WHAT IS EXPECTED: Write the data below out exactly as it stands. Do not include the pictures.

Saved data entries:
^^^^

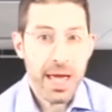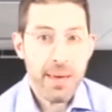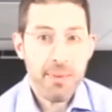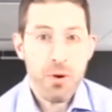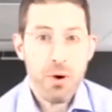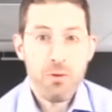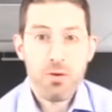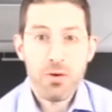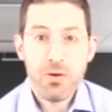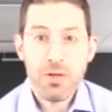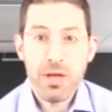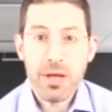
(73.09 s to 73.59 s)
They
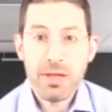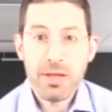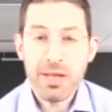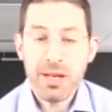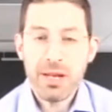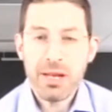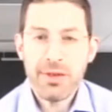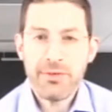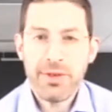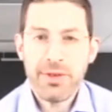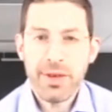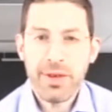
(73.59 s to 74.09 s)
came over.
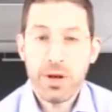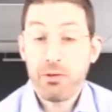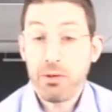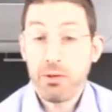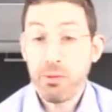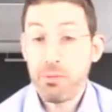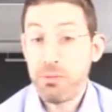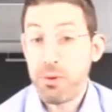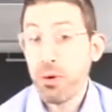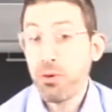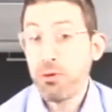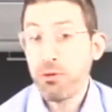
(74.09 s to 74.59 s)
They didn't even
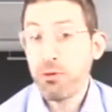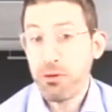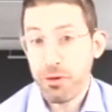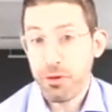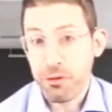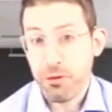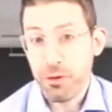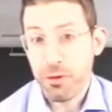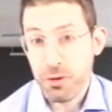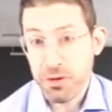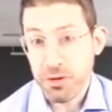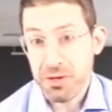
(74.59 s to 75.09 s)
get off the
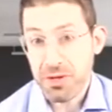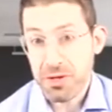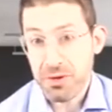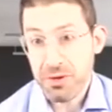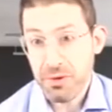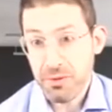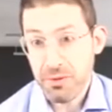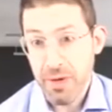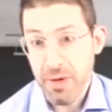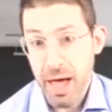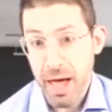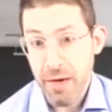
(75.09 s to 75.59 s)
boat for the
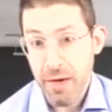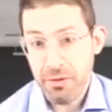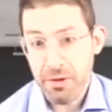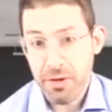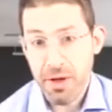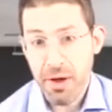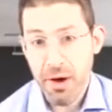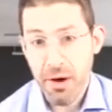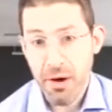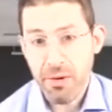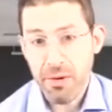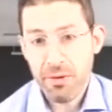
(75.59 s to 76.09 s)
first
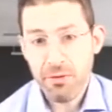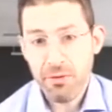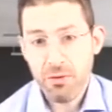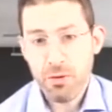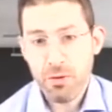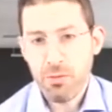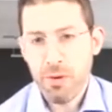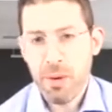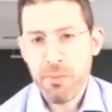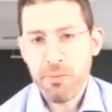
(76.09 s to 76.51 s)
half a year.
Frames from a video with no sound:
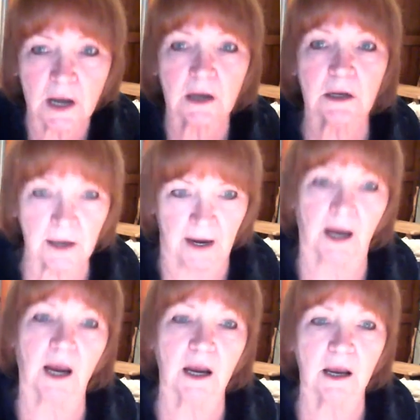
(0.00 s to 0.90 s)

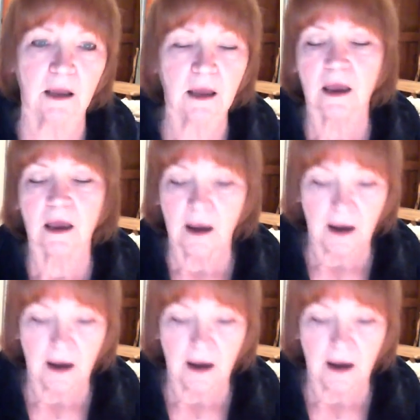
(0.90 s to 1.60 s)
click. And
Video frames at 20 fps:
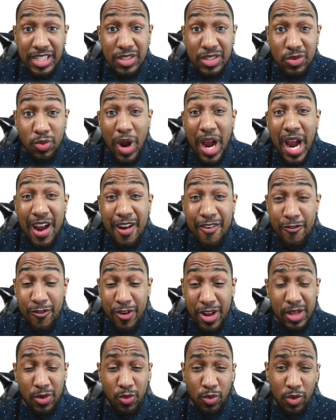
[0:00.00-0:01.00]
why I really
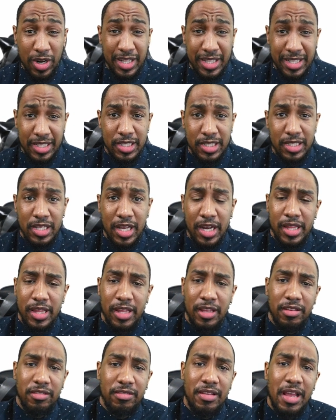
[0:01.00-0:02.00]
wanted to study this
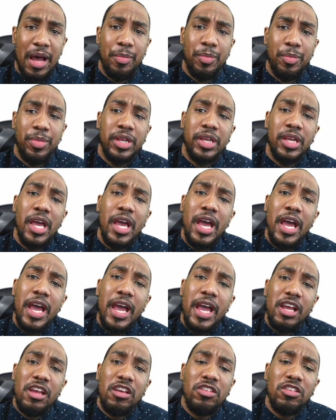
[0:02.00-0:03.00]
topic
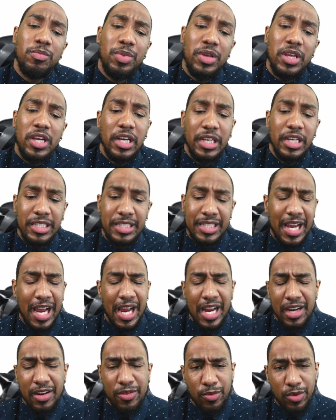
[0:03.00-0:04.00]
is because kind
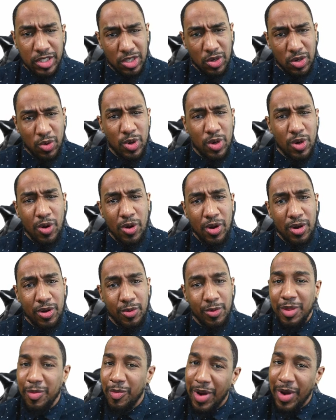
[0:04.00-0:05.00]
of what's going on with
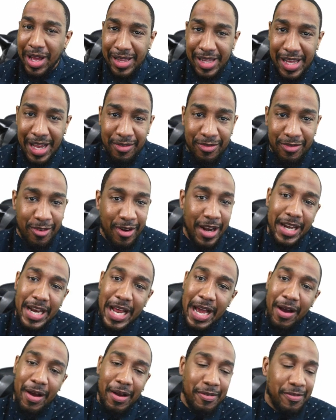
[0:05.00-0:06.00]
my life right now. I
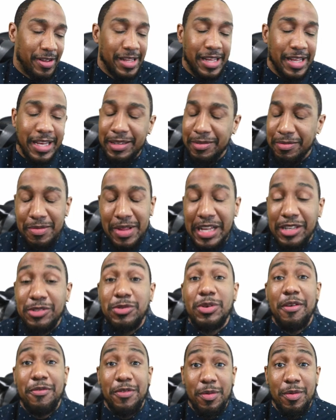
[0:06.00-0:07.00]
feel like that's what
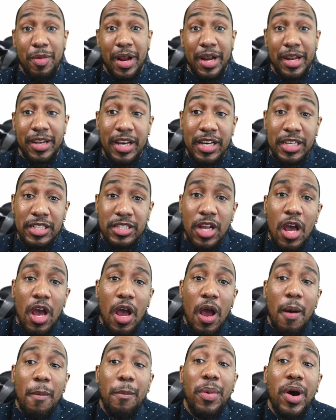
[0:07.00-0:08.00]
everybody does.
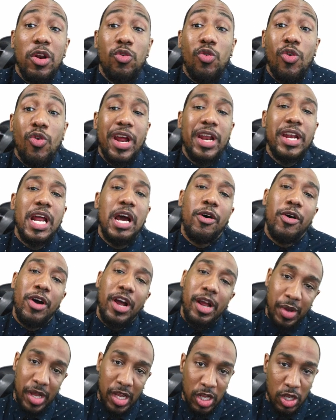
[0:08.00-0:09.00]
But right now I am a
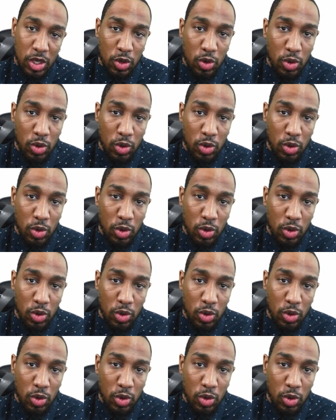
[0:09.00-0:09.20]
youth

^^^^

SOLUTION FOR THIS EXERCISE:
(73.09 s to 73.59 s)
They
(73.59 s to 74.09 s)
came over.
(74.09 s to 74.59 s)
They didn't even
(74.59 s to 75.09 s)
get off the
(75.09 s to 75.59 s)
boat for the
(75.59 s to 76.09 s)
first
(76.09 s to 76.51 s)
half a year.
Frames from a video with no sound:
(0.00 s to 0.90 s)

(0.90 s to 1.60 s)
click. And
Video frames at 20 fps:
[0:00.00-0:01.00]
why I really
[0:01.00-0:02.00]
wanted to study this
[0:02.00-0:03.00]
topic
[0:03.00-0:04.00]
is because kind
[0:04.00-0:05.00]
of what's going on with
[0:05.00-0:06.00]
my life right now. I
[0:06.00-0:07.00]
feel like that's what
[0:07.00-0:08.00]
everybody does.
[0:08.00-0:09.00]
But right now I am a
[0:09.00-0:09.20]
youth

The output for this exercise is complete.